Plus de 20 ans après les faits, Benoît Klam raconte son histoire dans un livre intitulé «Les perles de lumières» 

Ce livre il l'a écrit avant le procès, son objectif était de créer un pont entre le monde et lui-même. C'est le récit de ce foisonnement d'expériences qu'il a vécues pendant ces années. «C'est tellement inimaginable pour qui ne l'a pas vécu que ça crée un abîme entre le monde et moi, entre mes proches et moi-même. extérioriser tout ce que j'ai vécu, cela m'aide à me relier au monde».

Benoit Klam explique qu'il n'avait que neuf ans, et qu'il voyait Léonide Kameneff comme un dieu. «Il avait une très forte personnalité, il avait réussi à tous nous embobiner». il décrit également le peu de contact qu'il avait avec ses parents, qu'il a vus «trois fois un mois en 5 ans».

«On étaient tous autour de la table, et les adultes à bord, dont Kameneff, prenaient les enfants un à un et leur disaient leurs quatre vérités, combien l'enfant en question était nul, ne savait rien faire.
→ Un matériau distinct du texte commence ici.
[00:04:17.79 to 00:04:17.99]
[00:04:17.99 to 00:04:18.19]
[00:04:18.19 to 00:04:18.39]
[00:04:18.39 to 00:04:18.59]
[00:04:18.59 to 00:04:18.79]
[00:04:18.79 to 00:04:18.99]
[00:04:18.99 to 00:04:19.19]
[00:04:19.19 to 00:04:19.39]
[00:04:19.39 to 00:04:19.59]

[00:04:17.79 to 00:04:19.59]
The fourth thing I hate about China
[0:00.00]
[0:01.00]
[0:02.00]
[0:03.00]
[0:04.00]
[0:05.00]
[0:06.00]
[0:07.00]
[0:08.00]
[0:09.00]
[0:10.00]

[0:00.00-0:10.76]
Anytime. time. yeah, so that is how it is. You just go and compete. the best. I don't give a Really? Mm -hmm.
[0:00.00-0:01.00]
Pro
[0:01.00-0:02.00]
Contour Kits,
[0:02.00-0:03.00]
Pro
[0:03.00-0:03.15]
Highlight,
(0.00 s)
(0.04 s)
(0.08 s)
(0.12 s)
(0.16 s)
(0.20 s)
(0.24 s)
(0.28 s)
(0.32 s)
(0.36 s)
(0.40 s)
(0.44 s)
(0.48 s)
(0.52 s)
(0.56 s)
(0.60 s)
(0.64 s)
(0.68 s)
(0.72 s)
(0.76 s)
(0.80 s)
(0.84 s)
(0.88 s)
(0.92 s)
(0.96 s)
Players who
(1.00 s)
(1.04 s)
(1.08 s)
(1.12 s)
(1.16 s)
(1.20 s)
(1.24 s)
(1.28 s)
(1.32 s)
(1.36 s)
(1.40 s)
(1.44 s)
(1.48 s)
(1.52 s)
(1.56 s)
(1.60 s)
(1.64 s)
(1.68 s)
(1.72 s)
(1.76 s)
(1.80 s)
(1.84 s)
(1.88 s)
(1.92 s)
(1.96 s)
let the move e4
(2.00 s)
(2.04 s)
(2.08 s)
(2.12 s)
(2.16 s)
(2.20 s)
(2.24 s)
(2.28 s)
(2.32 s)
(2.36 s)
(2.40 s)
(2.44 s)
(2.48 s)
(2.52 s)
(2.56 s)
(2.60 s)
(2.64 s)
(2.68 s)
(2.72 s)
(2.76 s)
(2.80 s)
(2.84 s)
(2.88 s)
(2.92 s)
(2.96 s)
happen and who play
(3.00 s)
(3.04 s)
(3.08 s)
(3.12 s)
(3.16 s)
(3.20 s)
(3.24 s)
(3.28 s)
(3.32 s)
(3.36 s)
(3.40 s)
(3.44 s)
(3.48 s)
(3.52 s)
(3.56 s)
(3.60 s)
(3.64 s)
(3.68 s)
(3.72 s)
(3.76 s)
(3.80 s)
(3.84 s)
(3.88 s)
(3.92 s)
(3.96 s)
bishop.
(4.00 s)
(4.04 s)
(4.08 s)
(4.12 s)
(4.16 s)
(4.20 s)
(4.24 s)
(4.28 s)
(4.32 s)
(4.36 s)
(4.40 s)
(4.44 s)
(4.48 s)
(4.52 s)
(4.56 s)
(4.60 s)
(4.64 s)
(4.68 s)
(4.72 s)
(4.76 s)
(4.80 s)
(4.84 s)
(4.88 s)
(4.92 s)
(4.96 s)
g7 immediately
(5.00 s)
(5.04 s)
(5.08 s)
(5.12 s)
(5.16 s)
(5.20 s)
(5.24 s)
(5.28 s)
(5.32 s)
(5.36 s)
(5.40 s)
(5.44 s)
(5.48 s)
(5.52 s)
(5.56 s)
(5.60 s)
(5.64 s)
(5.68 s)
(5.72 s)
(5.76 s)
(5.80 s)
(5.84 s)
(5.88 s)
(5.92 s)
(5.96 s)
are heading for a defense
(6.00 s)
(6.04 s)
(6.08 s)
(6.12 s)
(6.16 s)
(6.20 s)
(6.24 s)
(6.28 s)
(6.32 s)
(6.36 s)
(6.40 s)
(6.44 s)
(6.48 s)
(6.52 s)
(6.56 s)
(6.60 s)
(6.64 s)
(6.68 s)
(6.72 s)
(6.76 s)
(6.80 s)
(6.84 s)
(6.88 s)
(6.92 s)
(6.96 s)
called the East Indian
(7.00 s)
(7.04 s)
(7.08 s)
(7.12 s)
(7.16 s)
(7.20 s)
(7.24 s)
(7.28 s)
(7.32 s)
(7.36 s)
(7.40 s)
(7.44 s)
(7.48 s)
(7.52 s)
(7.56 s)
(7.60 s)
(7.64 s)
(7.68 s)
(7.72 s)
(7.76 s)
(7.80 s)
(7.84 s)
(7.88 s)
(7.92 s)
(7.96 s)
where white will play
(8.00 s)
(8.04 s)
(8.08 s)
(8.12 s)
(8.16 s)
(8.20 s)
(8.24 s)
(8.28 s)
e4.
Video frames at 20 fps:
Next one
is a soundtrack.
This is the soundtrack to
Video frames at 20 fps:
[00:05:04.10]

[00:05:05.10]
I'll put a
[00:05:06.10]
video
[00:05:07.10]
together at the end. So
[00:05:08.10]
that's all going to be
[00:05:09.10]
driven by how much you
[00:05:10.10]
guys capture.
Une humiliation totale. Chacun y passait et ce qui était assez pervers c'est qu'ils encourageaient les enfants à le faire entre eux», raconte-t-il.

Ce qui m'a décidé de partir, c'est une lettre que m'a envoyée ma mère en me disant qu'il serait peut-être temps de reprendre ma scolarité. Je me souviens très bien de cette lettre, ça a été comme un bouée de sauvetage, ça faisait quelques temps que j'étais en porte-à-faux, j'avais envie de partir mais je n'en avais pas le courage. ça m'a donné une excuse. Raconte Benoit Klam.

Puis, il passe dix ans sans parler de cette histoire. «C'était un secret très lourd à porter» «La problématique de la honte, de la culpabilité, mais aussi l'impression d'avoir été, à l'époque, conditionné à croire que j'étais un adulte, volontaire et partie prenante, et donc responsable, alors que je n'étais qu'un enfant». 

«Aujourd'hui, je le vis assez bien», conclut-il. «C'est un passé qui restera avec moi pour le restant de mes jours, mais le fait d'avoir revisité tout ce vécu au moment d'écrire ce livre, de l'avoir exprimé publiquement lors des Assises et qu'ils aient été reconnus coupables, cela fait du bien».